Congo Lists Lithium as Strategic Mineral, Royalty Rate Increased to 10%
0xBroomberg
The DRC has reclassified lithium, rare earths, and four other mineral groups as strategic resources, tripling the royalty rate from 3.5% to 10% — just as the country's lithium sector enters its first commercial production phase.
What exactly changed?
The DRC government approved a decree adding lithium, tantalum, niobium, tungsten, uranium, and rare earths to the strategic-minerals list.
Royalties for these minerals jump from the 3.5% rate for ordinary base metals to 10% — roughly a threefold increase.
In plain terms = these minerals used to be taxed as "ordinary metals." Now they're taxed as "national strategic resources," and the bill nearly triples.
Why now?
The DRC's southeast hosts one of the world's largest hard-rock lithium deposits, which entered commercial mining for the first time this year.
China's Zijin Mining (紫金矿业) plans to begin production at its Manono lithium project in June; KoBold Metals launched what it calls the world's largest lithium exploration program in April.
This means → the government set the toll before large-scale shipments begin — miners now need to re-run their project economics.
What other leverage does the DRC hold?
The DRC is the world's largest source of tantalum, extracted from coltan — a mineral widely used in portable electronics.
Cobalt, germanium, and coltan were already on the strategic list; this decree widens the net further.
This reflects a systematic push to bring every geopolitically valuable mineral under a high-royalty framework — the DRC is steadily raising its bargaining chips.

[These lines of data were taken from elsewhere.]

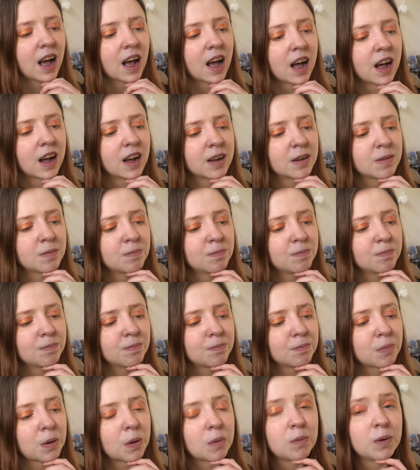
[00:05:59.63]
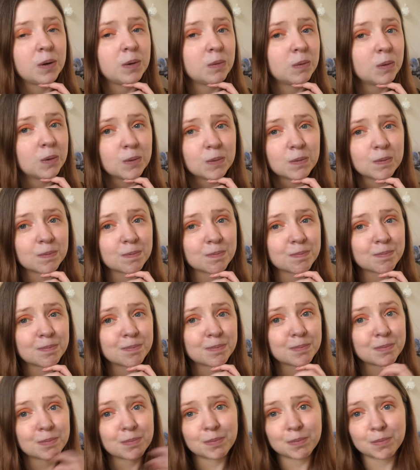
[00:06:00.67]
But we'll
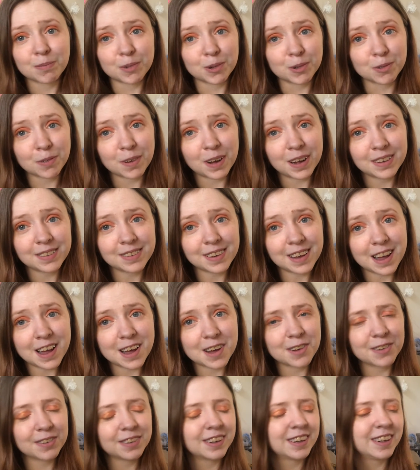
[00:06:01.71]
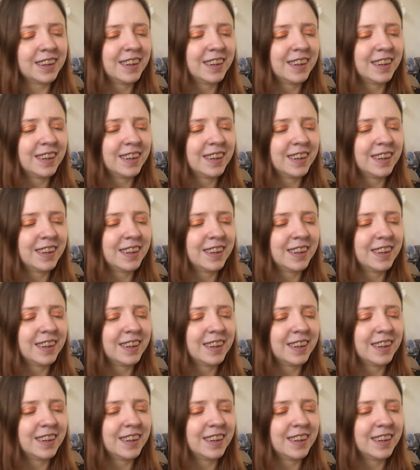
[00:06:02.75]
find out.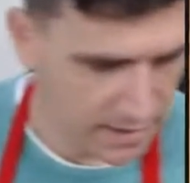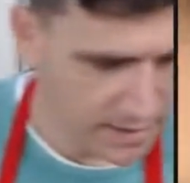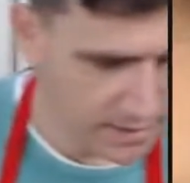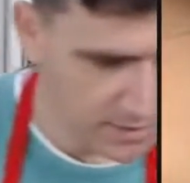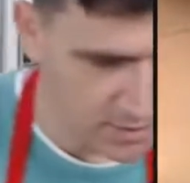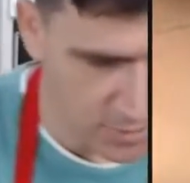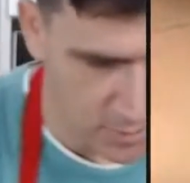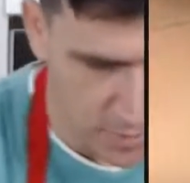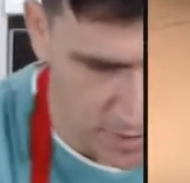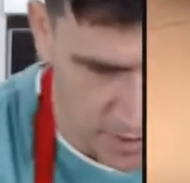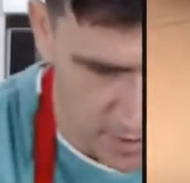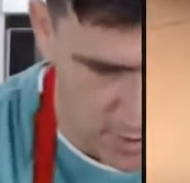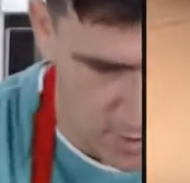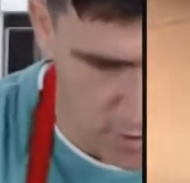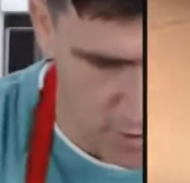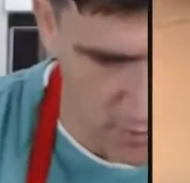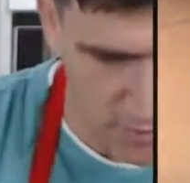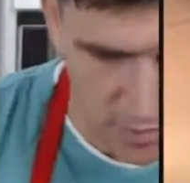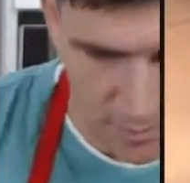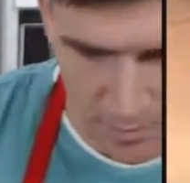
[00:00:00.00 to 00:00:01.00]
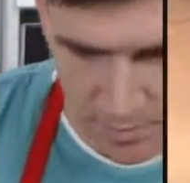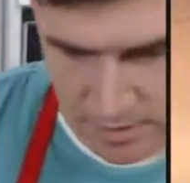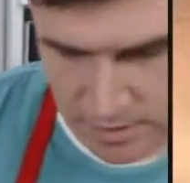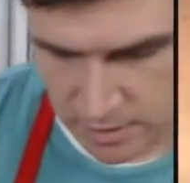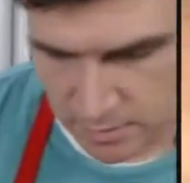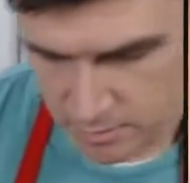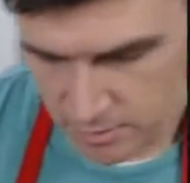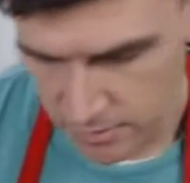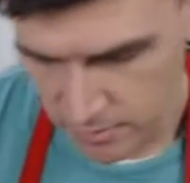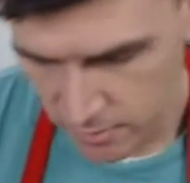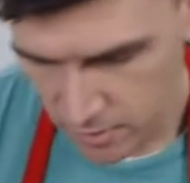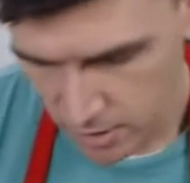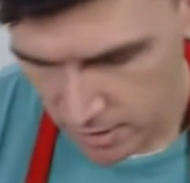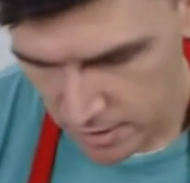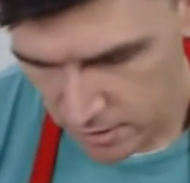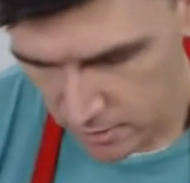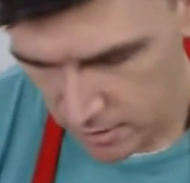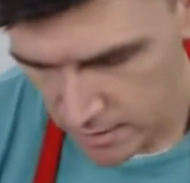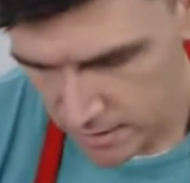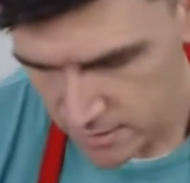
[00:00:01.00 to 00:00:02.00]
So we're going to serve up a little bit of cauli
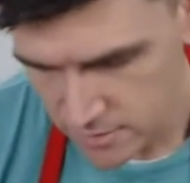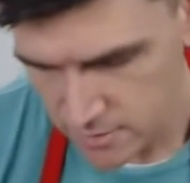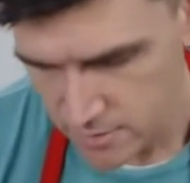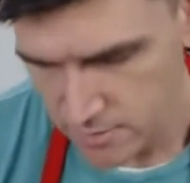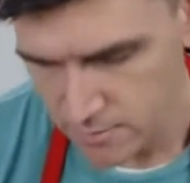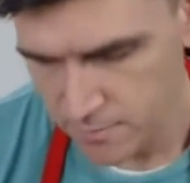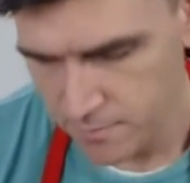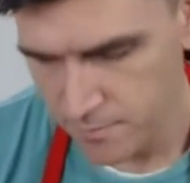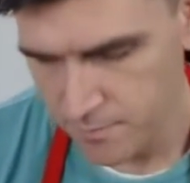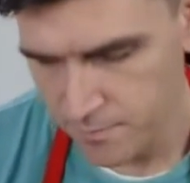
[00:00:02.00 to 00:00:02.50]
rice.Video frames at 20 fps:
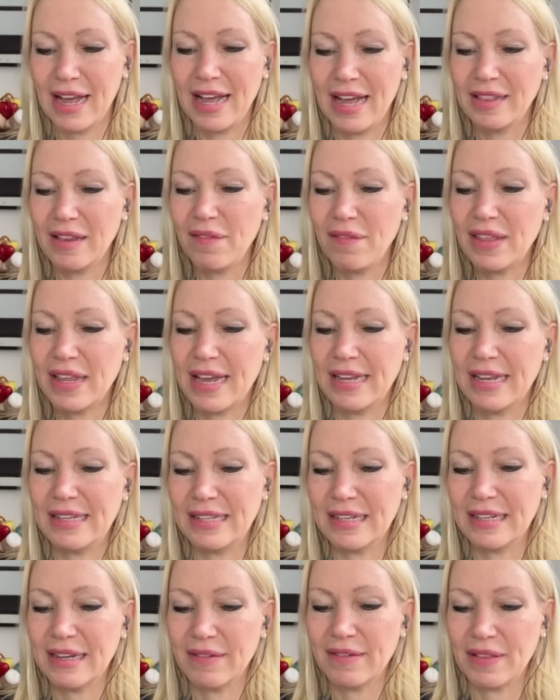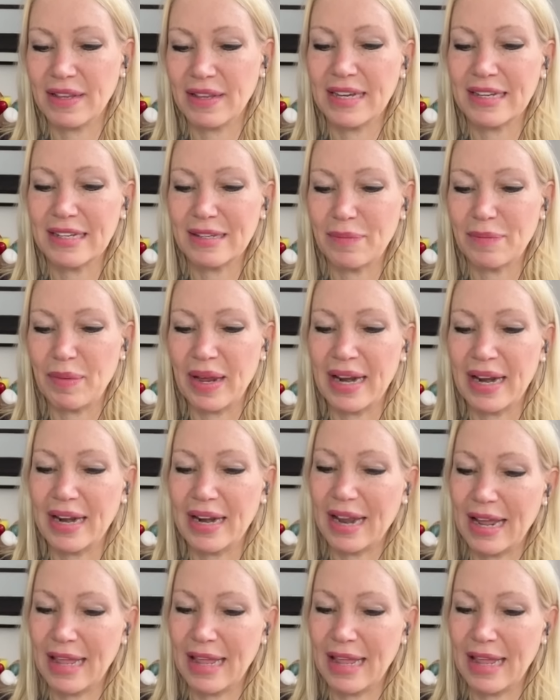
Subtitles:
I love the idea of this, but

How are miners responding?
As of the announcement, neither Zijin Mining nor KoBold Metals had commented on the rate change.
The DRC's mining ministry stated the move aims to "enable our country to benefit from the critical and geostrategic resources contained in its soil."
Put simply = the government believes it was under-charging; miners' silence speaks for itself.
Content is for reference only, not financial advice.